Data excerpts

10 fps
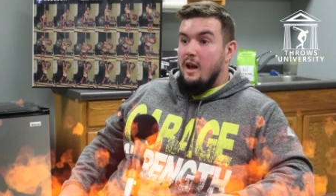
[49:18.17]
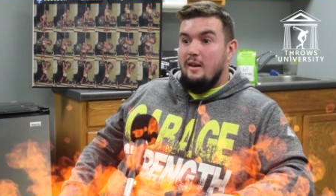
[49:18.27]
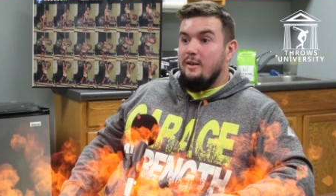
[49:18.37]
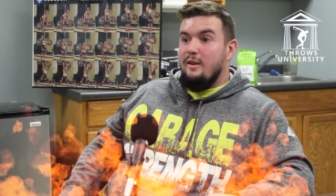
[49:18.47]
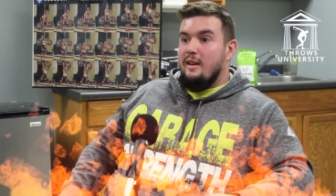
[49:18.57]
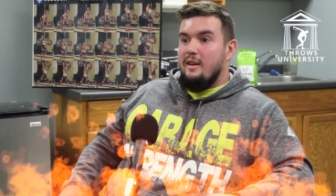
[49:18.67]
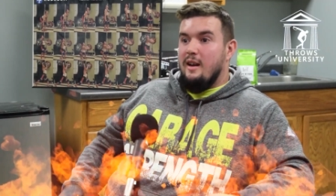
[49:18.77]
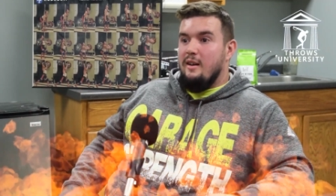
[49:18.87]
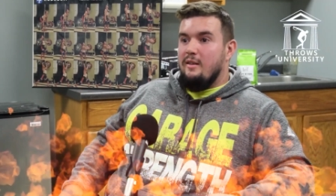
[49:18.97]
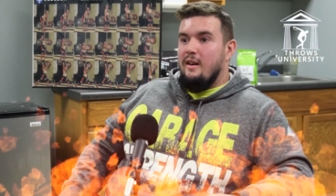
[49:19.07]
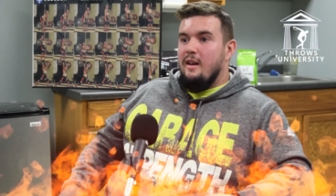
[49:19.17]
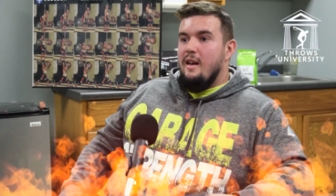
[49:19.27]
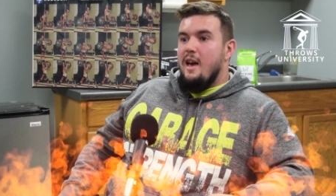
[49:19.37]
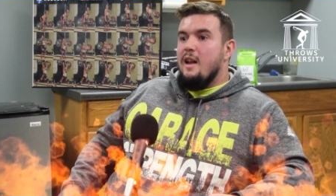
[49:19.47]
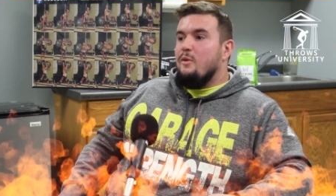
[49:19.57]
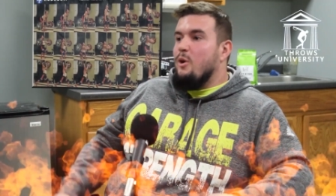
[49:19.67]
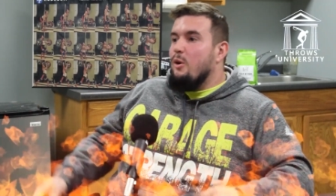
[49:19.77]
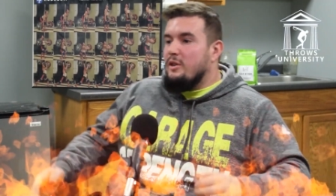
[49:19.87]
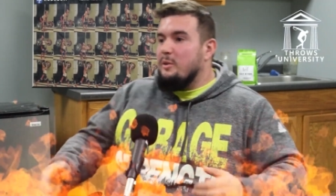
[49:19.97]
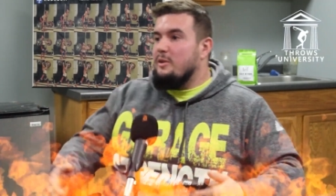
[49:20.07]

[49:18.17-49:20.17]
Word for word: I need to go lay down. And He's of course,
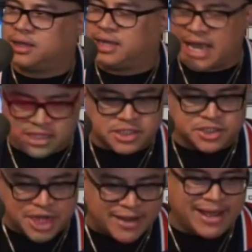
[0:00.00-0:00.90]
Yes.
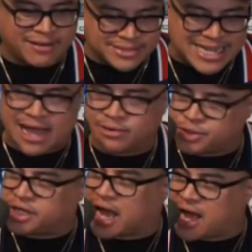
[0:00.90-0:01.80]
Shout out Tao
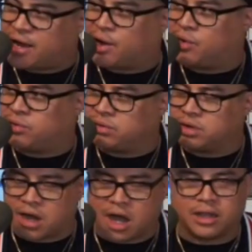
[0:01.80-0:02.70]
Chicago,
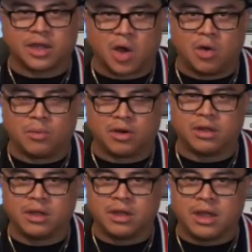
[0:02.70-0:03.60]
Colin
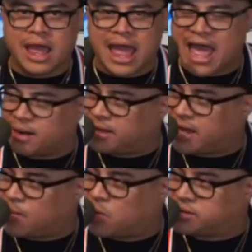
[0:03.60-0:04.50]
Comer, Adam
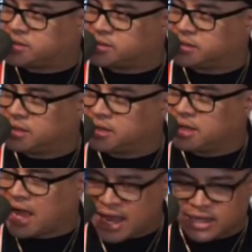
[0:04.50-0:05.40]
Ganwanter.
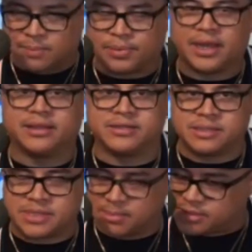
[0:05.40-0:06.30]
I need to play there
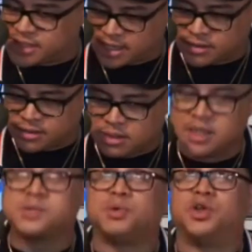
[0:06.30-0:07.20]
September 10th.
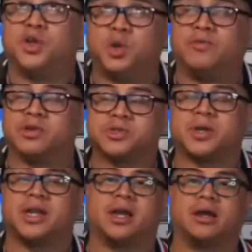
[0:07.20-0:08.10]
Let's put it in the universe
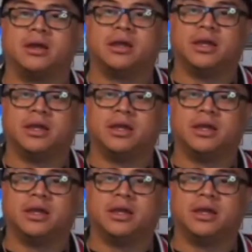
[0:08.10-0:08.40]
right now.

**Exercise requirements:** Set down every line of the entries above again, exactly as written, but not the pictures.

**Answer box:**
10 fps
[49:18.17]
[49:18.27]
[49:18.37]
[49:18.47]
[49:18.57]
[49:18.67]
[49:18.77]
[49:18.87]
[49:18.97]
[49:19.07]
[49:19.17]
[49:19.27]
[49:19.37]
[49:19.47]
[49:19.57]
[49:19.67]
[49:19.77]
[49:19.87]
[49:19.97]
[49:20.07]

[49:18.17-49:20.17]
Word for word: I need to go lay down. And He's of course,
[0:00.00-0:00.90]
Yes.
[0:00.90-0:01.80]
Shout out Tao
[0:01.80-0:02.70]
Chicago,
[0:02.70-0:03.60]
Colin
[0:03.60-0:04.50]
Comer, Adam
[0:04.50-0:05.40]
Ganwanter.
[0:05.40-0:06.30]
I need to play there
[0:06.30-0:07.20]
September 10th.
[0:07.20-0:08.10]
Let's put it in the universe
[0:08.10-0:08.40]
right now.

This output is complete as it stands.